What is expected:
Your answer must be the records below, given again exactly, with no pictures in it.

Records provided:
....
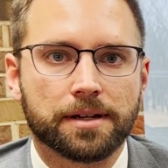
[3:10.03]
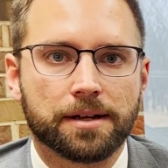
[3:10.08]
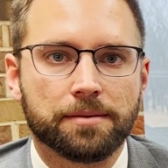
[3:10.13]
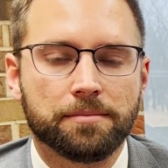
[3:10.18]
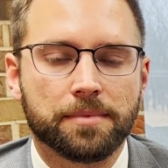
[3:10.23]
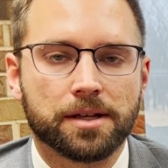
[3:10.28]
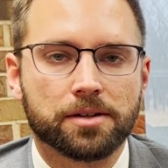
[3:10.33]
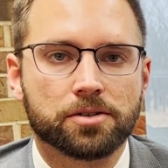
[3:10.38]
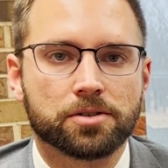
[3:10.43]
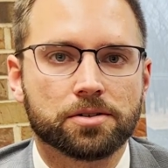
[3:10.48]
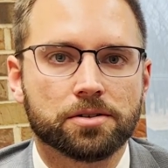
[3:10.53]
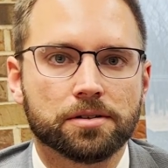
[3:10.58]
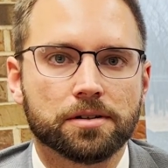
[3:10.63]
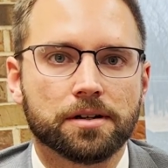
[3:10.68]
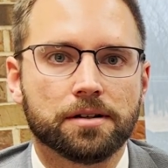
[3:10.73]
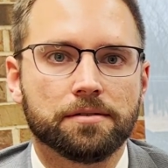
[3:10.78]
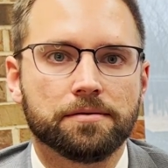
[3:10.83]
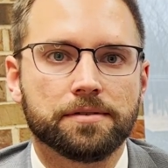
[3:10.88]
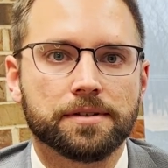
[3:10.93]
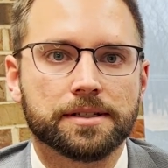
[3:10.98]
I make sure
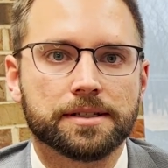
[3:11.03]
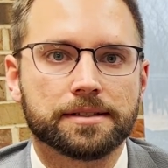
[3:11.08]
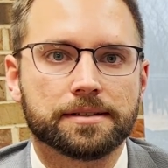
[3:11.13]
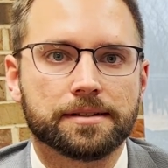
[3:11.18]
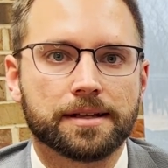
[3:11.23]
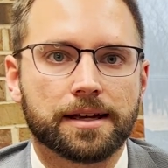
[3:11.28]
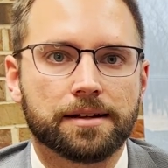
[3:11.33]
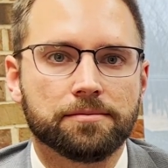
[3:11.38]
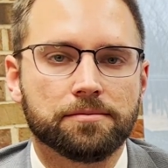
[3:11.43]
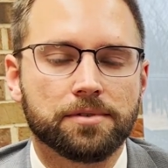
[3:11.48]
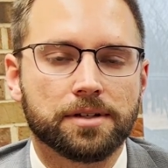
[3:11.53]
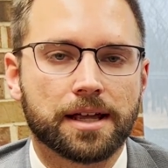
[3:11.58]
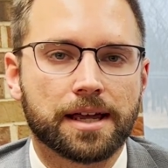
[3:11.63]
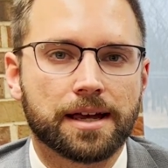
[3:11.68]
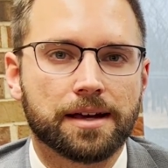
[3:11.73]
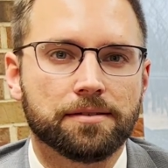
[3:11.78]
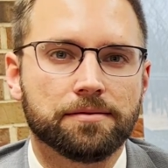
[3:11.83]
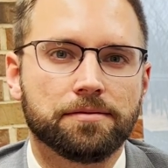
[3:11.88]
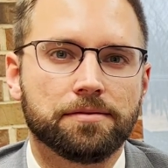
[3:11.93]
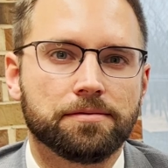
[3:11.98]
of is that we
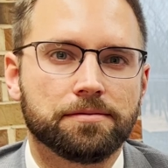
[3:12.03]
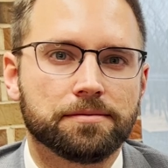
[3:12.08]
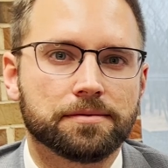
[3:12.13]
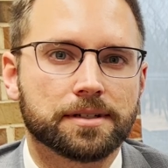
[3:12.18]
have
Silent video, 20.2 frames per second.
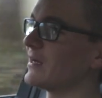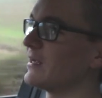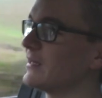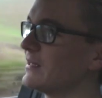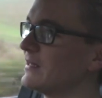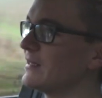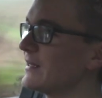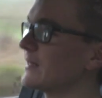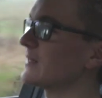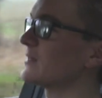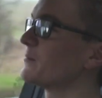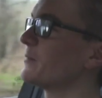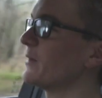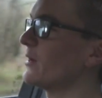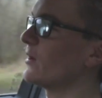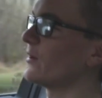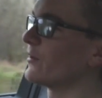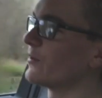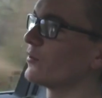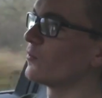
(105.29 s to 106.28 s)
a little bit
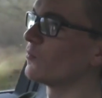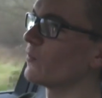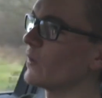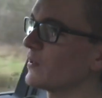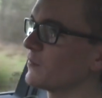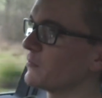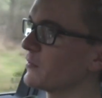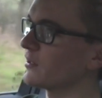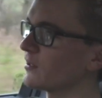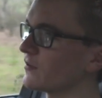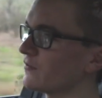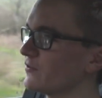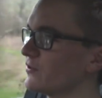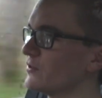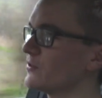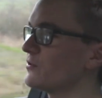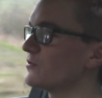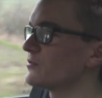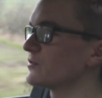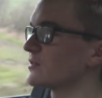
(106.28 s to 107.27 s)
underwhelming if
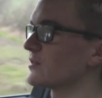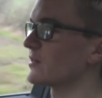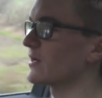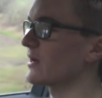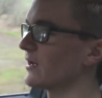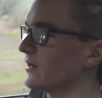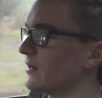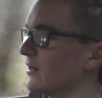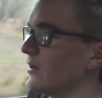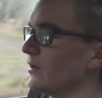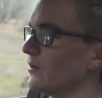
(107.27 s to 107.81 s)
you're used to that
....
Exercise response:
[3:10.03]
[3:10.08]
[3:10.13]
[3:10.18]
[3:10.23]
[3:10.28]
[3:10.33]
[3:10.38]
[3:10.43]
[3:10.48]
[3:10.53]
[3:10.58]
[3:10.63]
[3:10.68]
[3:10.73]
[3:10.78]
[3:10.83]
[3:10.88]
[3:10.93]
[3:10.98]
I make sure
[3:11.03]
[3:11.08]
[3:11.13]
[3:11.18]
[3:11.23]
[3:11.28]
[3:11.33]
[3:11.38]
[3:11.43]
[3:11.48]
[3:11.53]
[3:11.58]
[3:11.63]
[3:11.68]
[3:11.73]
[3:11.78]
[3:11.83]
[3:11.88]
[3:11.93]
[3:11.98]
of is that we
[3:12.03]
[3:12.08]
[3:12.13]
[3:12.18]
have
Silent video, 20.2 frames per second.
(105.29 s to 106.28 s)
a little bit
(106.28 s to 107.27 s)
underwhelming if
(107.27 s to 107.81 s)
you're used to that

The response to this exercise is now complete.